**Saved entries:**
* * *

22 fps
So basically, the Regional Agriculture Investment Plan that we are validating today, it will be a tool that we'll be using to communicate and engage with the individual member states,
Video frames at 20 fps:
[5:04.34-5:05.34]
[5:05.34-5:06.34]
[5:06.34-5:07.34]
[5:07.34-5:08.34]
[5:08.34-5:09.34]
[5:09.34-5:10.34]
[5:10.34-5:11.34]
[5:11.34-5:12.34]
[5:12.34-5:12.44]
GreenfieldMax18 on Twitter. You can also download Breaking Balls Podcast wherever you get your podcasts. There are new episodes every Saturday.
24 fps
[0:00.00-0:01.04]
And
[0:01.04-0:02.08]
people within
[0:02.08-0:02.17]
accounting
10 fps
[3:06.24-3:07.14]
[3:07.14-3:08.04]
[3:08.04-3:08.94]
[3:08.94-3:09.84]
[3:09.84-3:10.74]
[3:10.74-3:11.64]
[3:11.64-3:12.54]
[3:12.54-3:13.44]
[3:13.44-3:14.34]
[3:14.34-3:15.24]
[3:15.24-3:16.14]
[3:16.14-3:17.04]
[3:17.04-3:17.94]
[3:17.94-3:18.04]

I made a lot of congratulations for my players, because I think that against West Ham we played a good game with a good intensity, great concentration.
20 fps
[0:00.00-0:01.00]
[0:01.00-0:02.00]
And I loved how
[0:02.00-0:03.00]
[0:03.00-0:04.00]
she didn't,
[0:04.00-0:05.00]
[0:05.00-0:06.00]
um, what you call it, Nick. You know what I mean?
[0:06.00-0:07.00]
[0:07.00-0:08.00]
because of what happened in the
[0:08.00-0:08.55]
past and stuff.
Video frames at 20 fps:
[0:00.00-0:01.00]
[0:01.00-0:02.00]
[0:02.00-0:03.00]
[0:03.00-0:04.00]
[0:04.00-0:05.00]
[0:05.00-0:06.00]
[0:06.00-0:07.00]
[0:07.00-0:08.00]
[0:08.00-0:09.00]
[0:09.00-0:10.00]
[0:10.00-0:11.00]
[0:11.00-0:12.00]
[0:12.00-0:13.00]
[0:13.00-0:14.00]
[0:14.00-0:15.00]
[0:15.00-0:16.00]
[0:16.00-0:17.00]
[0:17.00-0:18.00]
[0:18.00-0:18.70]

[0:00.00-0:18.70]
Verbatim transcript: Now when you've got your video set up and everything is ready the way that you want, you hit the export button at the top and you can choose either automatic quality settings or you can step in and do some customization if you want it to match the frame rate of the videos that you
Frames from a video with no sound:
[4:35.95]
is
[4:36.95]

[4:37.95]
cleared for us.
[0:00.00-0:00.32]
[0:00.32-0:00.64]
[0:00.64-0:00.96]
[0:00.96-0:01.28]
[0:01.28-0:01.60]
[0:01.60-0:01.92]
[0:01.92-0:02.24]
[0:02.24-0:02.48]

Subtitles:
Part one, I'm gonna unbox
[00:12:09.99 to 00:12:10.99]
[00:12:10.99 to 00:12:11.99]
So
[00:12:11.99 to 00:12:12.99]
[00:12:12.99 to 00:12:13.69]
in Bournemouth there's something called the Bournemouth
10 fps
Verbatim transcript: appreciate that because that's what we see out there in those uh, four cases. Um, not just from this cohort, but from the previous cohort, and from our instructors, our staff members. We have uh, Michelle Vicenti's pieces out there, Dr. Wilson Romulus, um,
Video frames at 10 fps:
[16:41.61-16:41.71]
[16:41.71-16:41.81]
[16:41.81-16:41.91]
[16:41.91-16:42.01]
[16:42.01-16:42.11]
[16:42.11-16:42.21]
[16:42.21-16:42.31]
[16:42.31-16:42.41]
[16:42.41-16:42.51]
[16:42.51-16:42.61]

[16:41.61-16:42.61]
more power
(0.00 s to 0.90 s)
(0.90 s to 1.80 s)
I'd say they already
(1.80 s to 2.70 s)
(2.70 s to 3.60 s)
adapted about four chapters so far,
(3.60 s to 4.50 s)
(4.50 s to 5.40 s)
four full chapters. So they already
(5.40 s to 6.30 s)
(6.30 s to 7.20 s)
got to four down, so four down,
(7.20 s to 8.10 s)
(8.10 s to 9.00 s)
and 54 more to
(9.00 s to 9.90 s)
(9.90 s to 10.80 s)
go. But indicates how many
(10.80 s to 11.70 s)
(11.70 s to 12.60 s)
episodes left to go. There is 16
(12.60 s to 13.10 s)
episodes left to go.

* * *

**What you need to do:**
Please reproduce each line above exactly as written.

**Response for this exercise:**
22 fps
So basically, the Regional Agriculture Investment Plan that we are validating today, it will be a tool that we'll be using to communicate and engage with the individual member states,
Video frames at 20 fps:
[5:04.34-5:05.34]
[5:05.34-5:06.34]
[5:06.34-5:07.34]
[5:07.34-5:08.34]
[5:08.34-5:09.34]
[5:09.34-5:10.34]
[5:10.34-5:11.34]
[5:11.34-5:12.34]
[5:12.34-5:12.44]
GreenfieldMax18 on Twitter. You can also download Breaking Balls Podcast wherever you get your podcasts. There are new episodes every Saturday.
24 fps
[0:00.00-0:01.04]
And
[0:01.04-0:02.08]
people within
[0:02.08-0:02.17]
accounting
10 fps
[3:06.24-3:07.14]
[3:07.14-3:08.04]
[3:08.04-3:08.94]
[3:08.94-3:09.84]
[3:09.84-3:10.74]
[3:10.74-3:11.64]
[3:11.64-3:12.54]
[3:12.54-3:13.44]
[3:13.44-3:14.34]
[3:14.34-3:15.24]
[3:15.24-3:16.14]
[3:16.14-3:17.04]
[3:17.04-3:17.94]
[3:17.94-3:18.04]

I made a lot of congratulations for my players, because I think that against West Ham we played a good game with a good intensity, great concentration.
20 fps
[0:00.00-0:01.00]
[0:01.00-0:02.00]
And I loved how
[0:02.00-0:03.00]
[0:03.00-0:04.00]
she didn't,
[0:04.00-0:05.00]
[0:05.00-0:06.00]
um, what you call it, Nick. You know what I mean?
[0:06.00-0:07.00]
[0:07.00-0:08.00]
because of what happened in the
[0:08.00-0:08.55]
past and stuff.
Video frames at 20 fps:
[0:00.00-0:01.00]
[0:01.00-0:02.00]
[0:02.00-0:03.00]
[0:03.00-0:04.00]
[0:04.00-0:05.00]
[0:05.00-0:06.00]
[0:06.00-0:07.00]
[0:07.00-0:08.00]
[0:08.00-0:09.00]
[0:09.00-0:10.00]
[0:10.00-0:11.00]
[0:11.00-0:12.00]
[0:12.00-0:13.00]
[0:13.00-0:14.00]
[0:14.00-0:15.00]
[0:15.00-0:16.00]
[0:16.00-0:17.00]
[0:17.00-0:18.00]
[0:18.00-0:18.70]

[0:00.00-0:18.70]
Verbatim transcript: Now when you've got your video set up and everything is ready the way that you want, you hit the export button at the top and you can choose either automatic quality settings or you can step in and do some customization if you want it to match the frame rate of the videos that you
Frames from a video with no sound:
[4:35.95]
is
[4:36.95]

[4:37.95]
cleared for us.
[0:00.00-0:00.32]
[0:00.32-0:00.64]
[0:00.64-0:00.96]
[0:00.96-0:01.28]
[0:01.28-0:01.60]
[0:01.60-0:01.92]
[0:01.92-0:02.24]
[0:02.24-0:02.48]

Subtitles:
Part one, I'm gonna unbox
[00:12:09.99 to 00:12:10.99]
[00:12:10.99 to 00:12:11.99]
So
[00:12:11.99 to 00:12:12.99]
[00:12:12.99 to 00:12:13.69]
in Bournemouth there's something called the Bournemouth
10 fps
Verbatim transcript: appreciate that because that's what we see out there in those uh, four cases. Um, not just from this cohort, but from the previous cohort, and from our instructors, our staff members. We have uh, Michelle Vicenti's pieces out there, Dr. Wilson Romulus, um,
Video frames at 10 fps:
[16:41.61-16:41.71]
[16:41.71-16:41.81]
[16:41.81-16:41.91]
[16:41.91-16:42.01]
[16:42.01-16:42.11]
[16:42.11-16:42.21]
[16:42.21-16:42.31]
[16:42.31-16:42.41]
[16:42.41-16:42.51]
[16:42.51-16:42.61]

[16:41.61-16:42.61]
more power
(0.00 s to 0.90 s)
(0.90 s to 1.80 s)
I'd say they already
(1.80 s to 2.70 s)
(2.70 s to 3.60 s)
adapted about four chapters so far,
(3.60 s to 4.50 s)
(4.50 s to 5.40 s)
four full chapters. So they already
(5.40 s to 6.30 s)
(6.30 s to 7.20 s)
got to four down, so four down,
(7.20 s to 8.10 s)
(8.10 s to 9.00 s)
and 54 more to
(9.00 s to 9.90 s)
(9.90 s to 10.80 s)
go. But indicates how many
(10.80 s to 11.70 s)
(11.70 s to 12.60 s)
episodes left to go. There is 16
(12.60 s to 13.10 s)
episodes left to go.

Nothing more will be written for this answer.